Give the data below again exactly as written, but without the pictures.
[[ INFORMATION SHOWN, beginning ]]
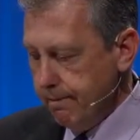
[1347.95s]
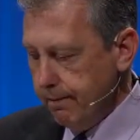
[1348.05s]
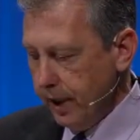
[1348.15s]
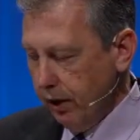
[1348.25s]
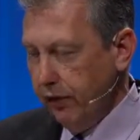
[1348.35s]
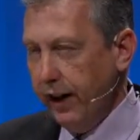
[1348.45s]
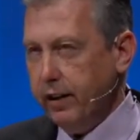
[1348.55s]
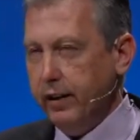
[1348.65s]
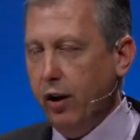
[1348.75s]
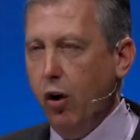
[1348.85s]
the fact that
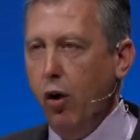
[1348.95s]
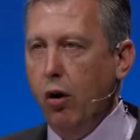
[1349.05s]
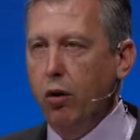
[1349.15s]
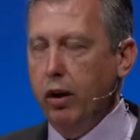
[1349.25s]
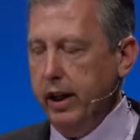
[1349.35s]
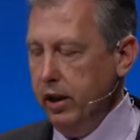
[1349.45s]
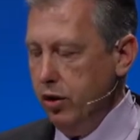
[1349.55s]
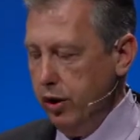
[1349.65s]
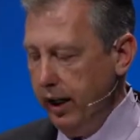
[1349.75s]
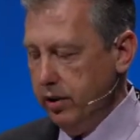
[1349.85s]
they all
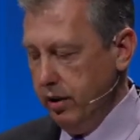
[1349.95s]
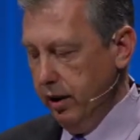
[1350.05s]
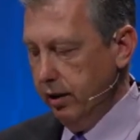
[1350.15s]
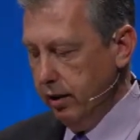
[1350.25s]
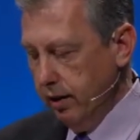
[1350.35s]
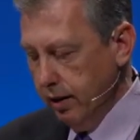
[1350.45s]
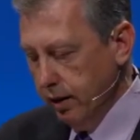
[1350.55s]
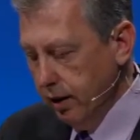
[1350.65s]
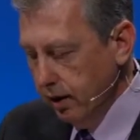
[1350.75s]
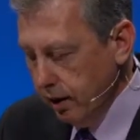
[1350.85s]
ingest it
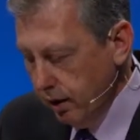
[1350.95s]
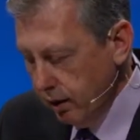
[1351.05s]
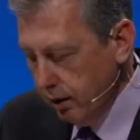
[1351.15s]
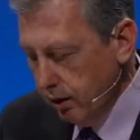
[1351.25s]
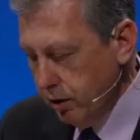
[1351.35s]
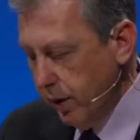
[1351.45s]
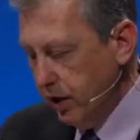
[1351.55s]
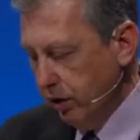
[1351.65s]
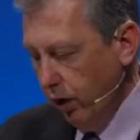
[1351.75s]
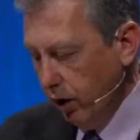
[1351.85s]

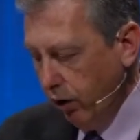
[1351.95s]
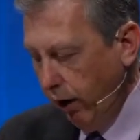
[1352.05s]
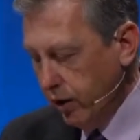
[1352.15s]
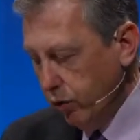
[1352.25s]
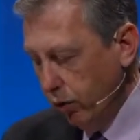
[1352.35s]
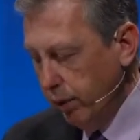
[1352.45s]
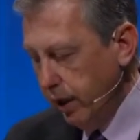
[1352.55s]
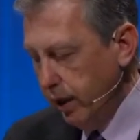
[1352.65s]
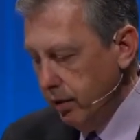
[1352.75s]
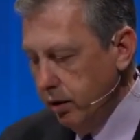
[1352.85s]
speaks of what Christ will
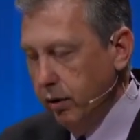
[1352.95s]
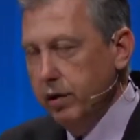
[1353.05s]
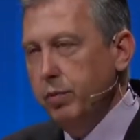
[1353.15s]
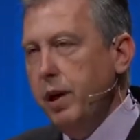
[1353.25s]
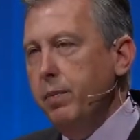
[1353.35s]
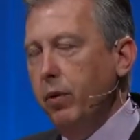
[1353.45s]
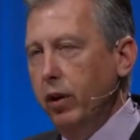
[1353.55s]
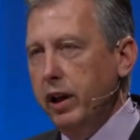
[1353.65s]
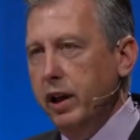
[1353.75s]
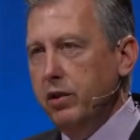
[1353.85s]
be to his people.
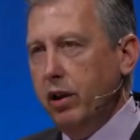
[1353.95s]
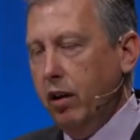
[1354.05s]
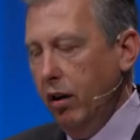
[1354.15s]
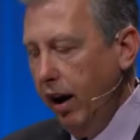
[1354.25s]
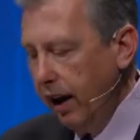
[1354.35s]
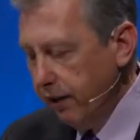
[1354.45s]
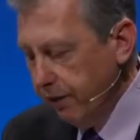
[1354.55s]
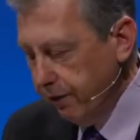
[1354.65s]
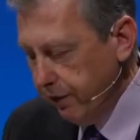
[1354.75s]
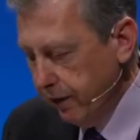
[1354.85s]
He is our life.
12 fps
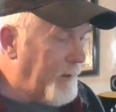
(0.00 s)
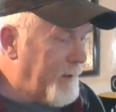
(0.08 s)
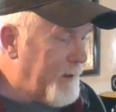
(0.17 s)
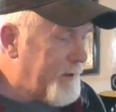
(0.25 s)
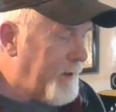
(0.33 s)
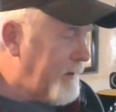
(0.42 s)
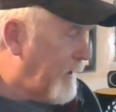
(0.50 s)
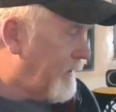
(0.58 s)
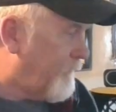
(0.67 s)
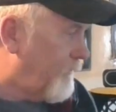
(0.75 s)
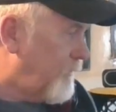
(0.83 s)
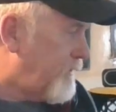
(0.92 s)
got to tell you that. The
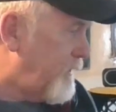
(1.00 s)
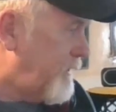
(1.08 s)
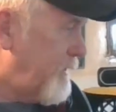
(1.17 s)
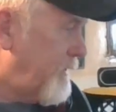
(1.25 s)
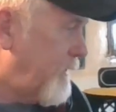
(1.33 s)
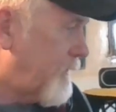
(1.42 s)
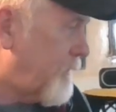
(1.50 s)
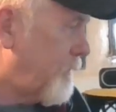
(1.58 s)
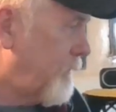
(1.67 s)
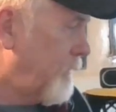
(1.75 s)
phone is the easiest.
[[ INFORMATION SHOWN, end ]]
## ANSWER BELOW
[1347.95s]
[1348.05s]
[1348.15s]
[1348.25s]
[1348.35s]
[1348.45s]
[1348.55s]
[1348.65s]
[1348.75s]
[1348.85s]
the fact that
[1348.95s]
[1349.05s]
[1349.15s]
[1349.25s]
[1349.35s]
[1349.45s]
[1349.55s]
[1349.65s]
[1349.75s]
[1349.85s]
they all
[1349.95s]
[1350.05s]
[1350.15s]
[1350.25s]
[1350.35s]
[1350.45s]
[1350.55s]
[1350.65s]
[1350.75s]
[1350.85s]
ingest it
[1350.95s]
[1351.05s]
[1351.15s]
[1351.25s]
[1351.35s]
[1351.45s]
[1351.55s]
[1351.65s]
[1351.75s]
[1351.85s]

[1351.95s]
[1352.05s]
[1352.15s]
[1352.25s]
[1352.35s]
[1352.45s]
[1352.55s]
[1352.65s]
[1352.75s]
[1352.85s]
speaks of what Christ will
[1352.95s]
[1353.05s]
[1353.15s]
[1353.25s]
[1353.35s]
[1353.45s]
[1353.55s]
[1353.65s]
[1353.75s]
[1353.85s]
be to his people.
[1353.95s]
[1354.05s]
[1354.15s]
[1354.25s]
[1354.35s]
[1354.45s]
[1354.55s]
[1354.65s]
[1354.75s]
[1354.85s]
He is our life.
12 fps
(0.00 s)
(0.08 s)
(0.17 s)
(0.25 s)
(0.33 s)
(0.42 s)
(0.50 s)
(0.58 s)
(0.67 s)
(0.75 s)
(0.83 s)
(0.92 s)
got to tell you that. The
(1.00 s)
(1.08 s)
(1.17 s)
(1.25 s)
(1.33 s)
(1.42 s)
(1.50 s)
(1.58 s)
(1.67 s)
(1.75 s)
phone is the easiest.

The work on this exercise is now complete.